## WORK INSTRUCTION
Only text belongs in your copy of the listing below; reproduce it exactly and leave out the pictures.

## PROVIDED RECORDS
== Segment start ==
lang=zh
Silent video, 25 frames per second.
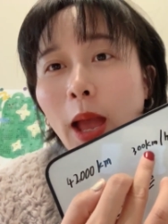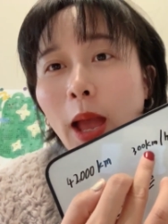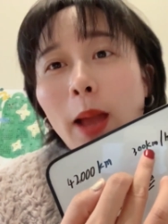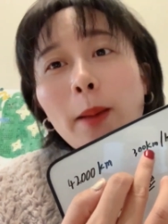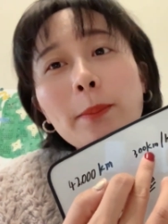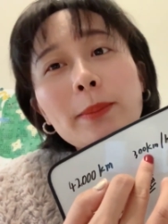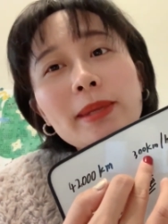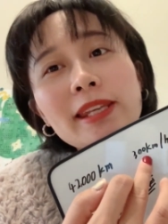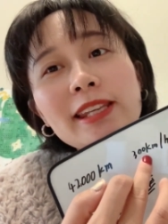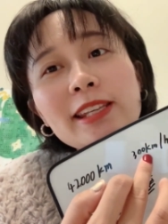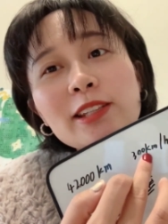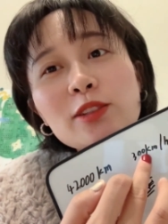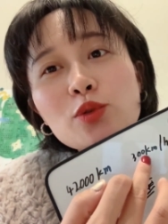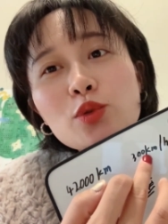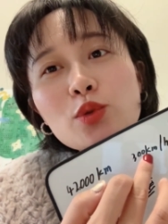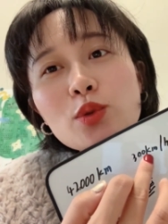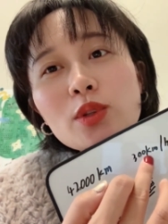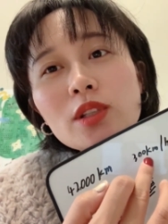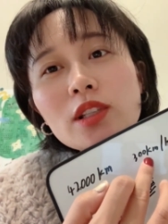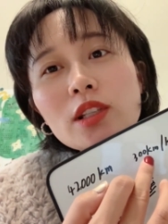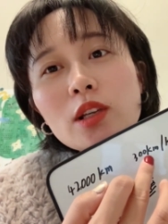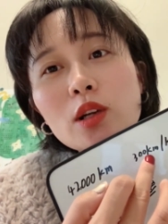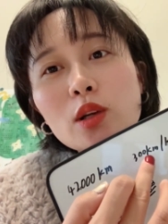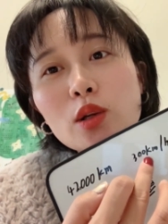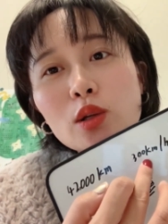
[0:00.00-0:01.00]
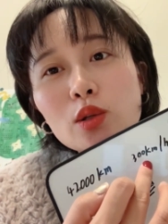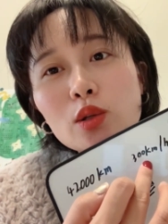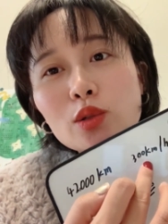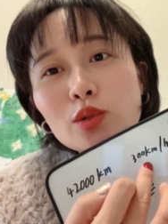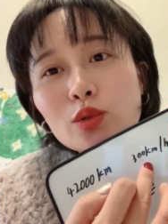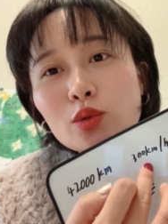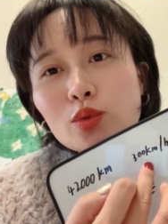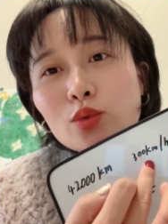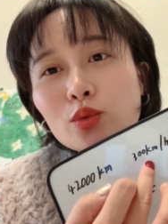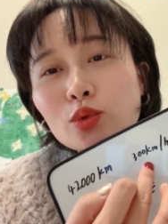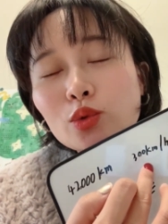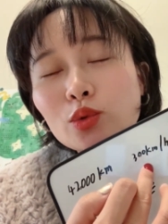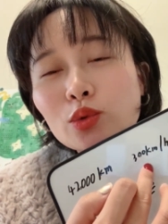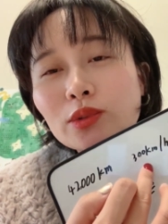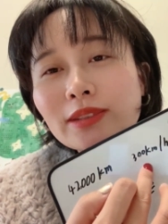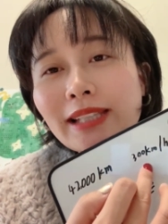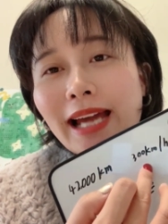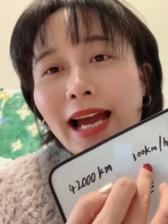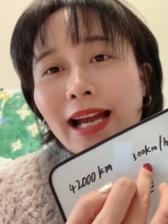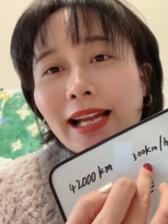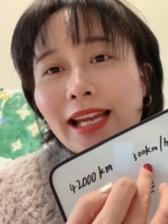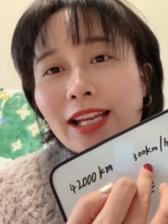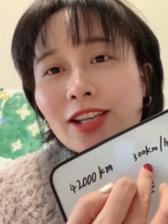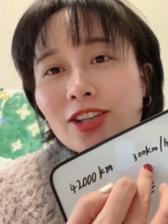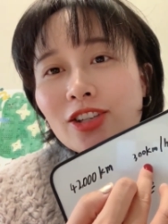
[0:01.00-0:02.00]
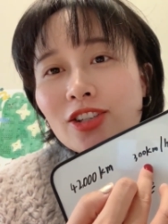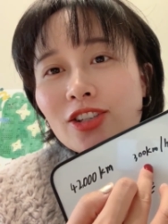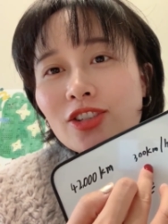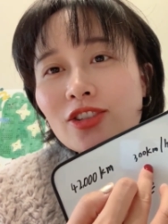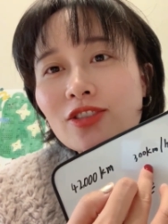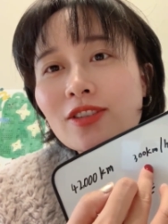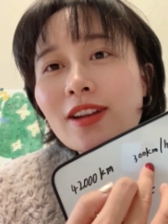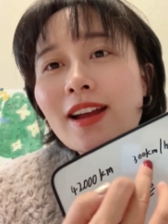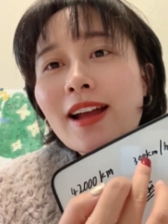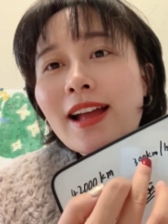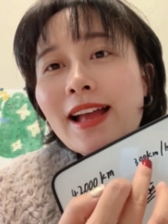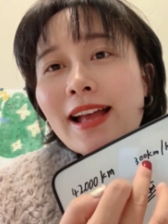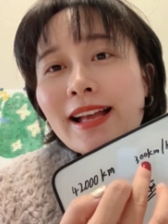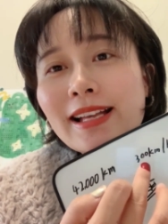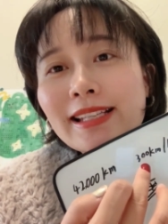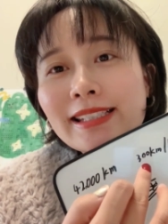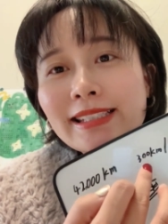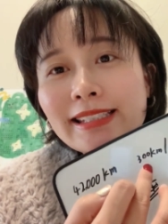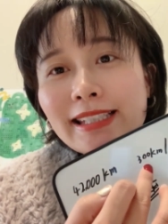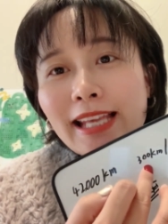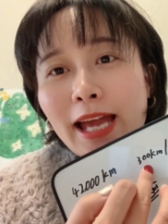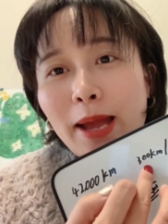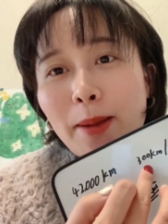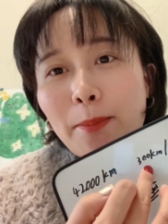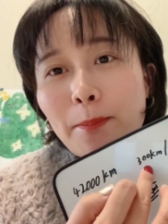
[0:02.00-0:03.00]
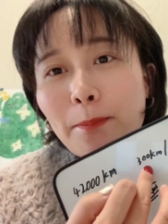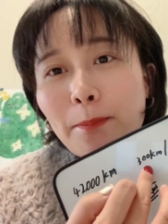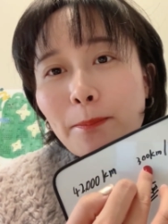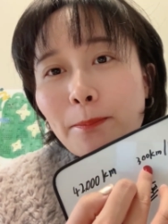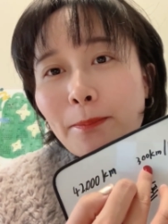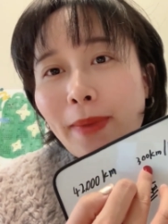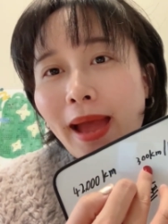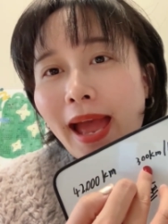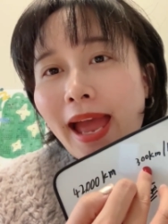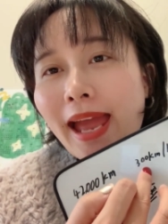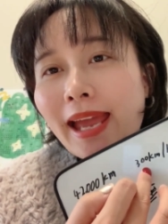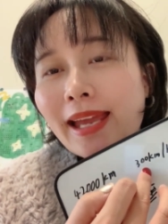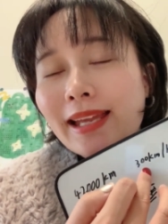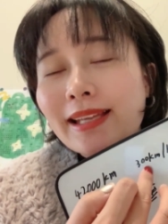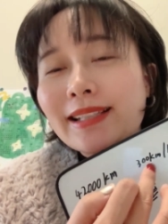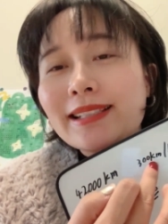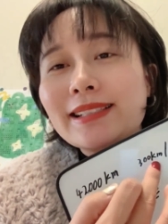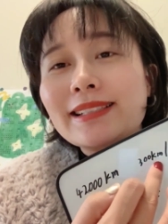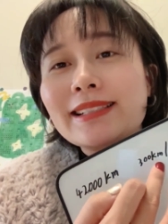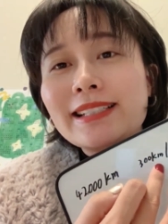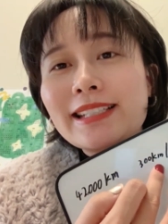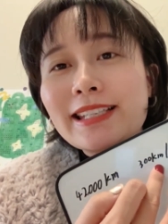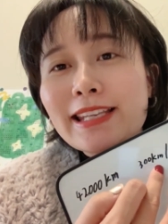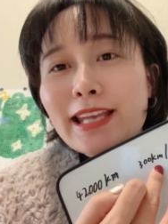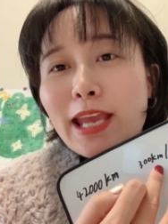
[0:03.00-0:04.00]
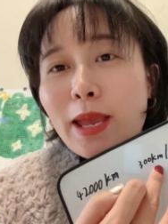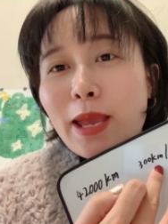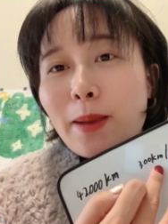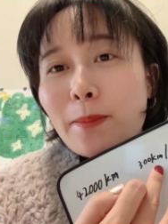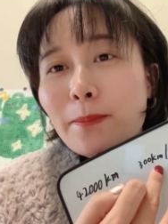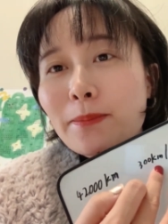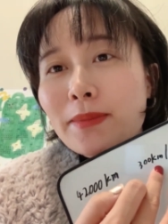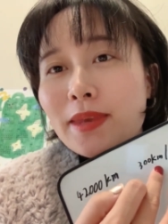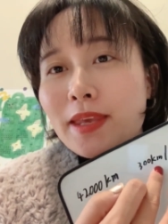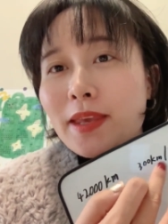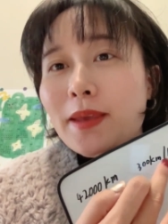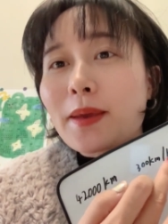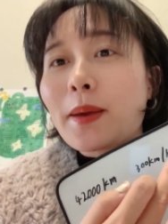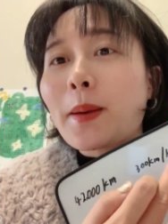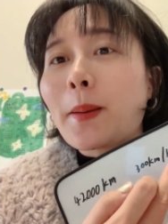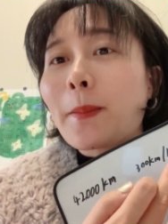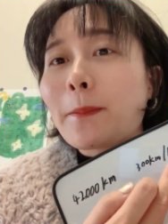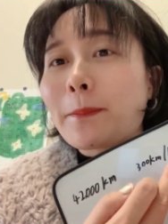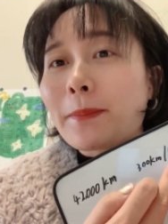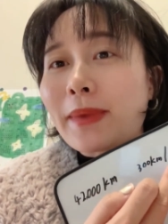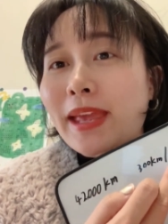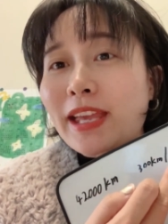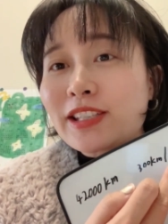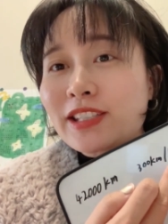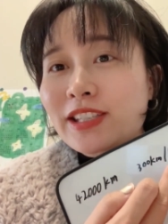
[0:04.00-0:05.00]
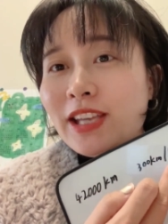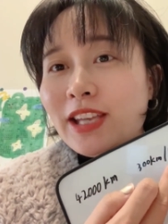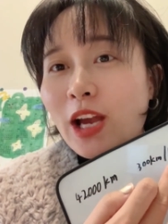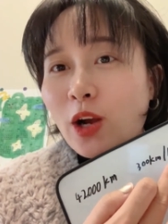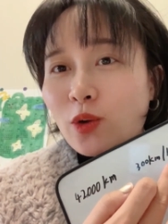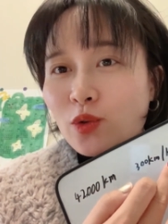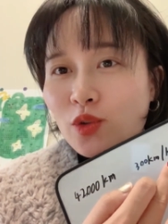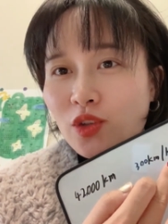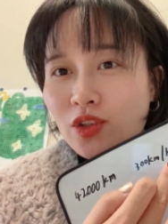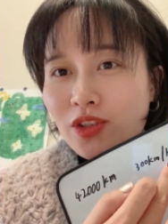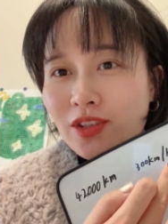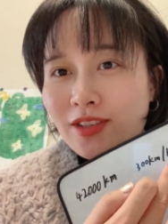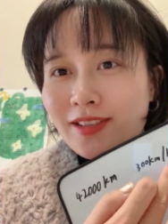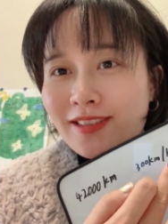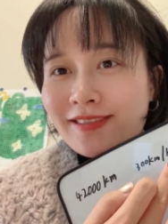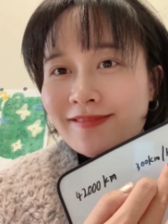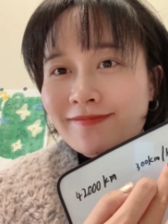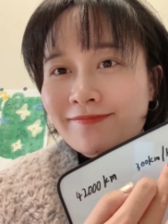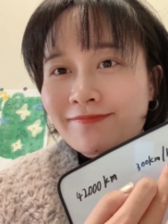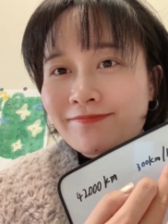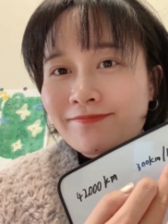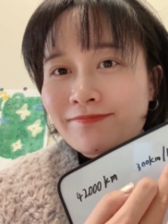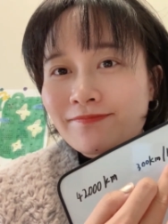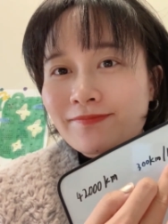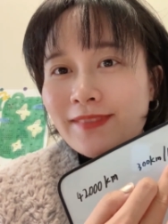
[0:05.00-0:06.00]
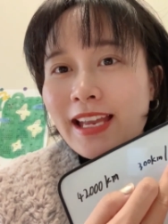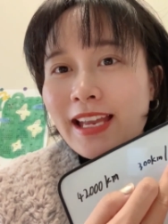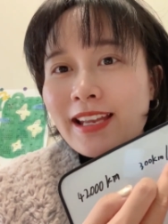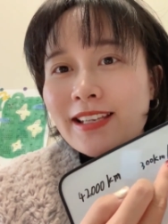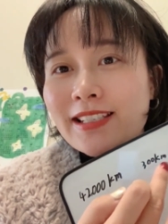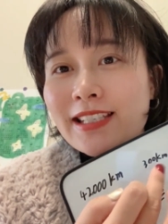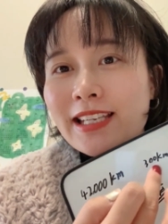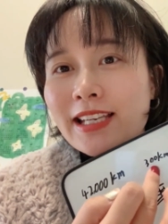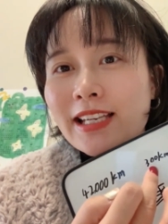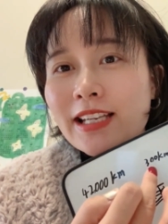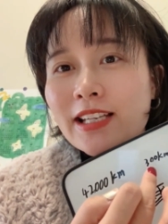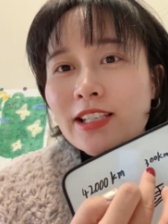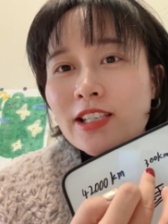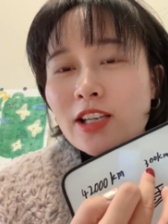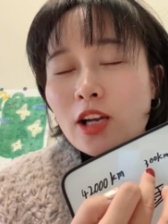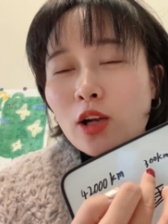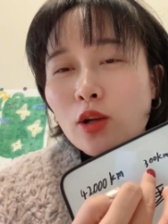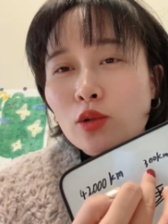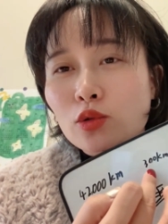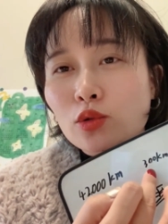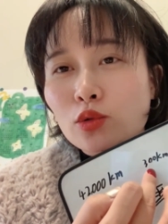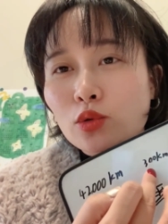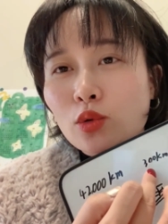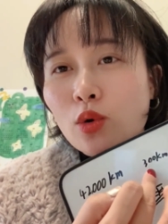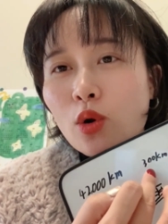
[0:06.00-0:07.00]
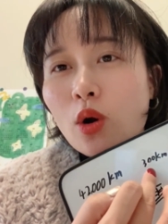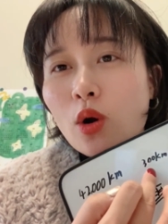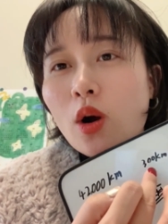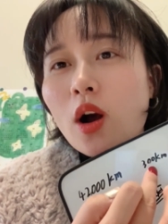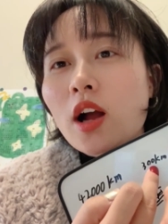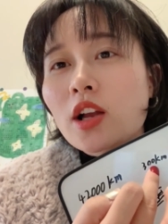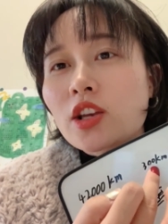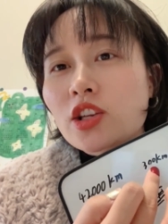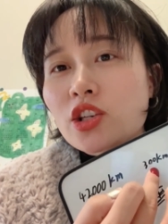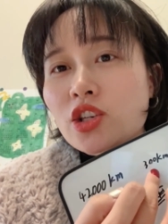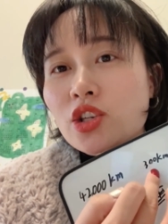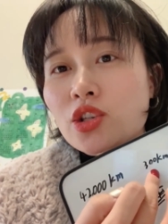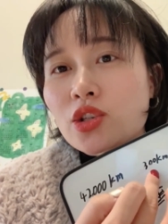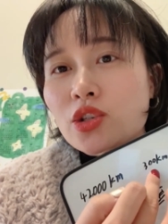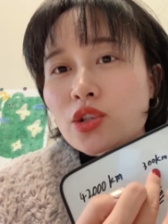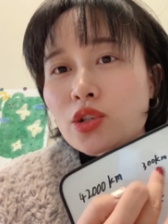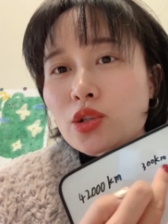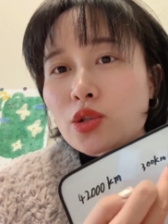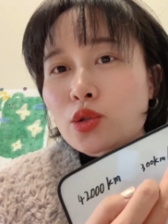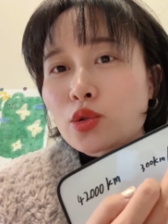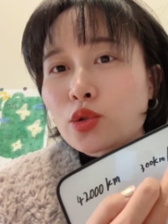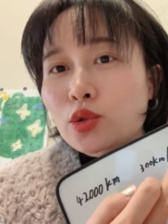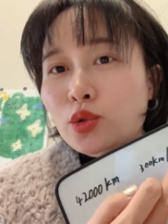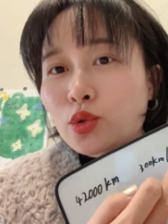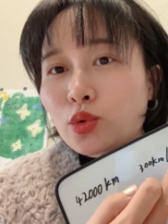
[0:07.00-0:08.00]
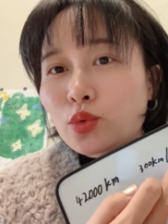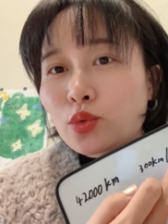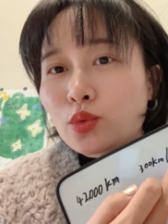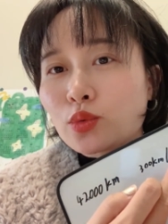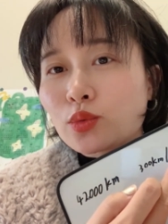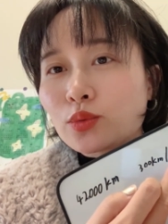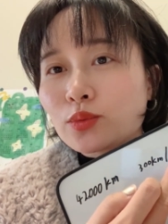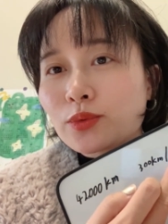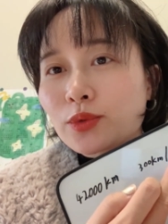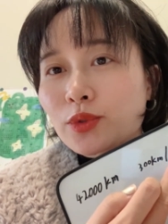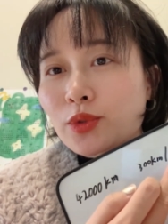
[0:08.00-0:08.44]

平均的速度大概是三百千米每小时，这个叫做时速。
== Segment end ==
## TASK RESPONSE
lang=zh
Silent video, 25 frames per second.
[0:00.00-0:01.00]
[0:01.00-0:02.00]
[0:02.00-0:03.00]
[0:03.00-0:04.00]
[0:04.00-0:05.00]
[0:05.00-0:06.00]
[0:06.00-0:07.00]
[0:07.00-0:08.00]
[0:08.00-0:08.44]

平均的速度大概是三百千米每小时，这个叫做时速。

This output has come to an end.